CAP. 8 VARADERO NUBLOSO Y RETORNO A LA HABANA

Para el que no conozca Varadero, cosa difícil dada su fama como destino turístico, no requerirá de mucha introducción. Es una península de forma alargada, con mar a ambos lados, a modo de la Manga del Mar menor en Murcia, con la diferencia de que son 22 km de playa caribeña.

En esta zona es más fácil encontrar servicios. Y muchísimos hoteles pueblan la delgada línea de costa. La ventaja es que hay tantísimos kilometros de playa que no encontramos masificación. Si que quiero destacar el azul del agua, pudimos distinguir hasta cuatro o cinco tonos distintos. Del turquesa al azul más oscuro. 

En Varadero si está nublado no hay nada que hacer. Así que aparte de pasear por la playa y curiosear el barrio donde teníamos la habitación arrendada no hicimos mucho más. Allí conocimos a una pareja de italianos de mediana edad, con los que coincidimos varias veces por casualidad. Resultaba que también estaban viajando por largo tiempo, venían de México y iban a volver, nos dimos el contacto para tal vez vernos en el Yucatán. 

Al día siguiente regresamos a la Habana, a la misma casa donde nos habíamos alojado 20 días atrás. Parecía que fue hace una eternidad. La impresión que nos dio La Habana fue radicalmente distinta a la que nos dio la primera vez. Esta vez no nos llamó la atención su estado ruinoso, ya habíamos acostumbrado el ojo. Nos quedamos mirando sus grandes edificios coloniales y palacetes. Cuan importante es la perspectiva.

Nos recibieron especialmente bien en la casa. Estuvimos hablando con la familia hasta largas horas de la noche de nuestro viaje, de nuestra visión de las cosas, de la política cubana sin tapujos… Genial.

Si no fuera poco, la familia habló con una escuela cercana para que Alba pudiera ir un día a ver una jornada de clases de primaria y lo consiguieron. Alba pudo así realizar el objetivo que tenía en mente cuando ya parecía que no iba a poder. 

También fuimos por fin a la Fábrica del Arte Cubano, la discoteca museo de arte a la que no pudimos ir por dormirnos en fin de año. Escribo estas líneas en México, pero hasta el momento es el local de fiesta que más me ha gustado nunca. Una antigua fábrica reformada en museo que por la noche se convierte en discoteca. Un laberinto de pasillos con muchísimas salas, con diferentes estilos musicales, entre obras de arte moderno y gente bailando pasándoselo en grande. Además el precio de la entrada era muy barato, y la bebida también. Nos gustó muchísimo ese lugar y lamentamos no poder haber ido más. 

También dimos unos últimos paseos por La Habana vieja, vimos la ceremonia de los cañones de las 9 de la noche, que consiste en un disparo de cañón desde la fortaleza del Morro, al otro lado de la bahía de La Habana, disparados apuntando siempre hacia los EEUU. Nosotros lo vimos desde el malecón, bueno, lo oímos, ya que se ve bien poco.
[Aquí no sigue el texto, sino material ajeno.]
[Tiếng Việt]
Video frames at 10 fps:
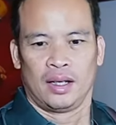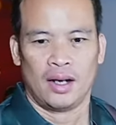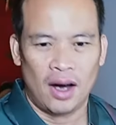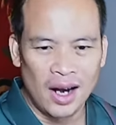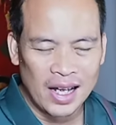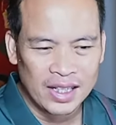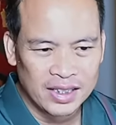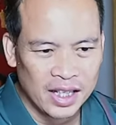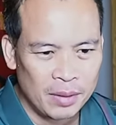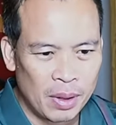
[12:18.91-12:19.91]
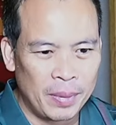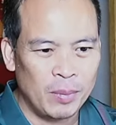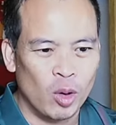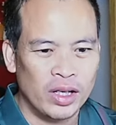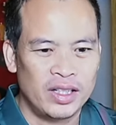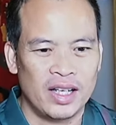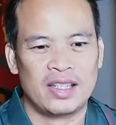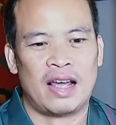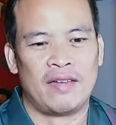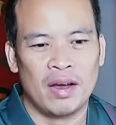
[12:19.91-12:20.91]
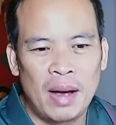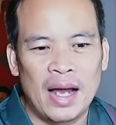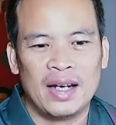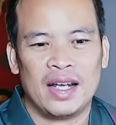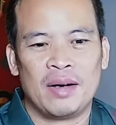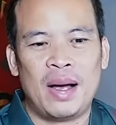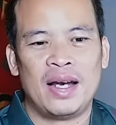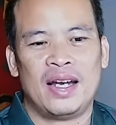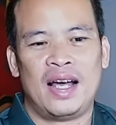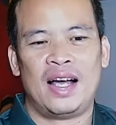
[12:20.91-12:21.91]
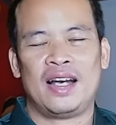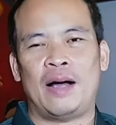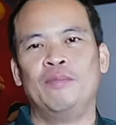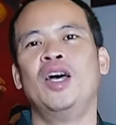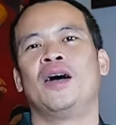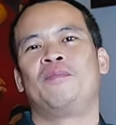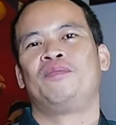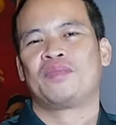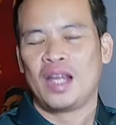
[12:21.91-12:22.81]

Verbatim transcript: Đó là những gì mà mình muốn chia sẻ với các bạn để các bạn nắm được.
La travesía hasta el aeropuerto el día de despedida no fue fácil, suerte que nos acompañó la familia hasta el lugar donde se agarraba el autobús, aún así luego tuvimos que subir en un bicitaxi para completar la travesía y llegar al aeropuerto por un camino de campo ya que no permitían a los bicitaxis llegar al aeropuerto, cosas que solo pasan en Cuba.

Aquí termina el viaje por Cuba, próximo destino: México!!